TASK PROMPT:
Without including any pictures, give back all of the data exactly.

START GIVEN ENTRIES

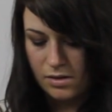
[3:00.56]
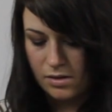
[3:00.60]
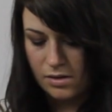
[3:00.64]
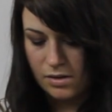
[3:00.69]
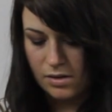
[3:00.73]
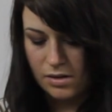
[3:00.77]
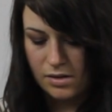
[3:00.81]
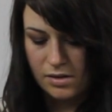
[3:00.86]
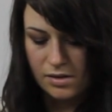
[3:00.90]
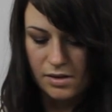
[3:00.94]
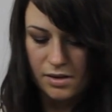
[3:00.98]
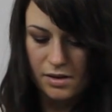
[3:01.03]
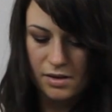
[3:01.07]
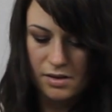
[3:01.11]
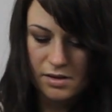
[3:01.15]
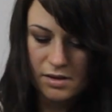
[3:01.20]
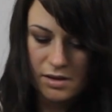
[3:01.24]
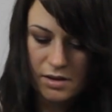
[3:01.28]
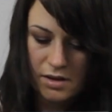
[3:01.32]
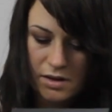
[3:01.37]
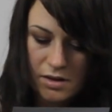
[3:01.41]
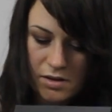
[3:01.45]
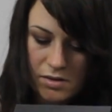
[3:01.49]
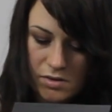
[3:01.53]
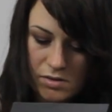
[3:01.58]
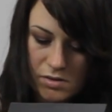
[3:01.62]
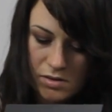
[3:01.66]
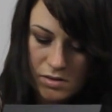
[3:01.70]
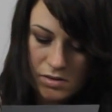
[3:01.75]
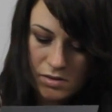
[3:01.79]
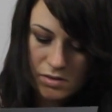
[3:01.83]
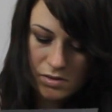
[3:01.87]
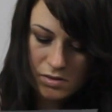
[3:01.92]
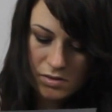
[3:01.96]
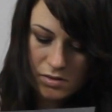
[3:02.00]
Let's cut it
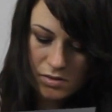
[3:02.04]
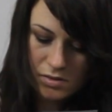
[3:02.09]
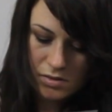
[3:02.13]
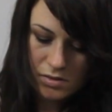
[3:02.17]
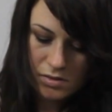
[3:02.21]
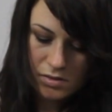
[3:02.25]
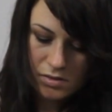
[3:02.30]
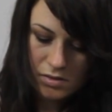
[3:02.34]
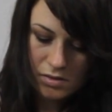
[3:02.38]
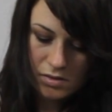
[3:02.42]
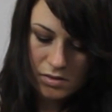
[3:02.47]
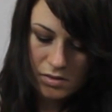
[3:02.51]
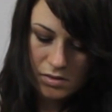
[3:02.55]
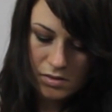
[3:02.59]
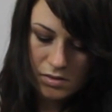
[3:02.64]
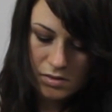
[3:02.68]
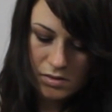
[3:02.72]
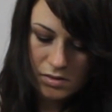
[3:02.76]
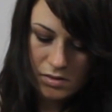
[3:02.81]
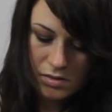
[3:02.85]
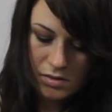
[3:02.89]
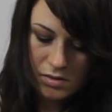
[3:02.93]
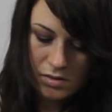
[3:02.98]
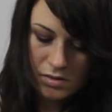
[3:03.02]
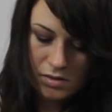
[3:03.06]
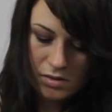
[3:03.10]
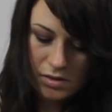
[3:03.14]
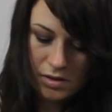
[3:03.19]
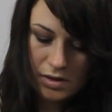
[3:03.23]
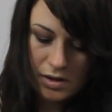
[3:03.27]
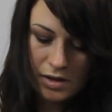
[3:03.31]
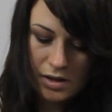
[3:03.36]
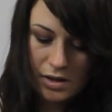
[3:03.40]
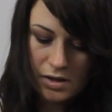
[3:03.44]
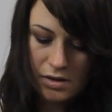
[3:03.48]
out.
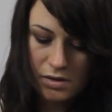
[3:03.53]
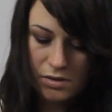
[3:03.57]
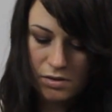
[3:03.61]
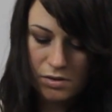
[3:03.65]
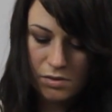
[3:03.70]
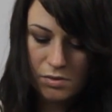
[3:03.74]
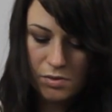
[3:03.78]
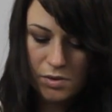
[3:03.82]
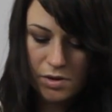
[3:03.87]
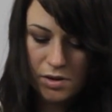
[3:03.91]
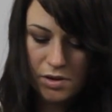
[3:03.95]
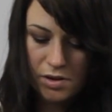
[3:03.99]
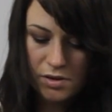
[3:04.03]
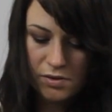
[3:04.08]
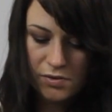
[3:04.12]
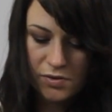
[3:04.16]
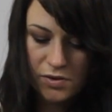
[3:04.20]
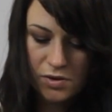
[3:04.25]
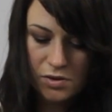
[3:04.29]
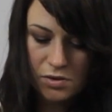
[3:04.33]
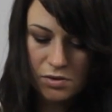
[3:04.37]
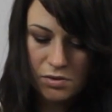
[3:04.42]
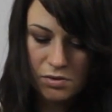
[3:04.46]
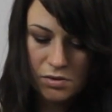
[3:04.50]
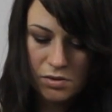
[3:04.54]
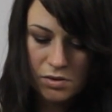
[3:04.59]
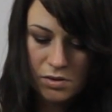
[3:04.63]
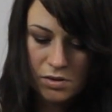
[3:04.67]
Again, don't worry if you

END GIVEN ENTRIES

WORKED SOLUTION:
[3:00.56]
[3:00.60]
[3:00.64]
[3:00.69]
[3:00.73]
[3:00.77]
[3:00.81]
[3:00.86]
[3:00.90]
[3:00.94]
[3:00.98]
[3:01.03]
[3:01.07]
[3:01.11]
[3:01.15]
[3:01.20]
[3:01.24]
[3:01.28]
[3:01.32]
[3:01.37]
[3:01.41]
[3:01.45]
[3:01.49]
[3:01.53]
[3:01.58]
[3:01.62]
[3:01.66]
[3:01.70]
[3:01.75]
[3:01.79]
[3:01.83]
[3:01.87]
[3:01.92]
[3:01.96]
[3:02.00]
Let's cut it
[3:02.04]
[3:02.09]
[3:02.13]
[3:02.17]
[3:02.21]
[3:02.25]
[3:02.30]
[3:02.34]
[3:02.38]
[3:02.42]
[3:02.47]
[3:02.51]
[3:02.55]
[3:02.59]
[3:02.64]
[3:02.68]
[3:02.72]
[3:02.76]
[3:02.81]
[3:02.85]
[3:02.89]
[3:02.93]
[3:02.98]
[3:03.02]
[3:03.06]
[3:03.10]
[3:03.14]
[3:03.19]
[3:03.23]
[3:03.27]
[3:03.31]
[3:03.36]
[3:03.40]
[3:03.44]
[3:03.48]
out.
[3:03.53]
[3:03.57]
[3:03.61]
[3:03.65]
[3:03.70]
[3:03.74]
[3:03.78]
[3:03.82]
[3:03.87]
[3:03.91]
[3:03.95]
[3:03.99]
[3:04.03]
[3:04.08]
[3:04.12]
[3:04.16]
[3:04.20]
[3:04.25]
[3:04.29]
[3:04.33]
[3:04.37]
[3:04.42]
[3:04.46]
[3:04.50]
[3:04.54]
[3:04.59]
[3:04.63]
[3:04.67]
Again, don't worry if you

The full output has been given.